→ **Exercise**
Gather all lines in the entries that include the word "with".

→ **Entries taken from a collection**
☆ ☆ ☆ ☆ ☆
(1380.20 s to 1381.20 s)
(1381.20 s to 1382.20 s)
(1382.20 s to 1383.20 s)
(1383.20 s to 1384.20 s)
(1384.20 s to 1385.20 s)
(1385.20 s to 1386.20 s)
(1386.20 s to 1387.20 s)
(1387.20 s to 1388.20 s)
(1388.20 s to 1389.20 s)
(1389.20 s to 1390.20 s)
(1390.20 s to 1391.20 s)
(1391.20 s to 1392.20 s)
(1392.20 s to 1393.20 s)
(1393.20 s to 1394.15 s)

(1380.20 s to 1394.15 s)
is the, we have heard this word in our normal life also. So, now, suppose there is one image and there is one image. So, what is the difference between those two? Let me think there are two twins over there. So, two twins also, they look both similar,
☆ ☆ ☆ ☆ ☆
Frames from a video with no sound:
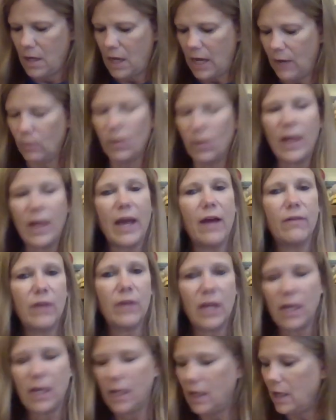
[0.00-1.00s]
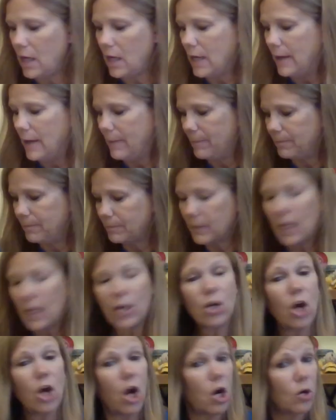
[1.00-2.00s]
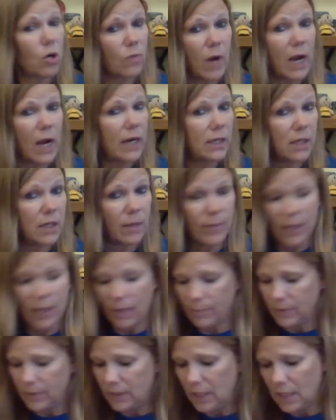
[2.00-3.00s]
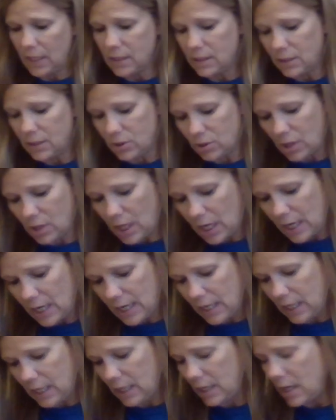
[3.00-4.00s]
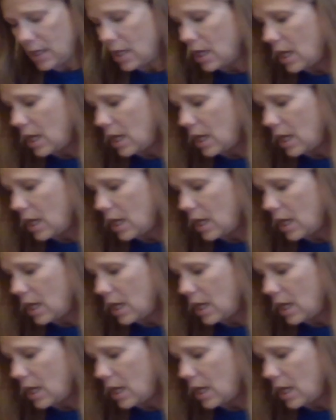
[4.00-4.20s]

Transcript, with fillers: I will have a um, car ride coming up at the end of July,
☆ ☆ ☆ ☆ ☆
→ **Exercise output**
Frames from a video with no sound:
Transcript, with fillers: I will have a um, car ride coming up at the end of July,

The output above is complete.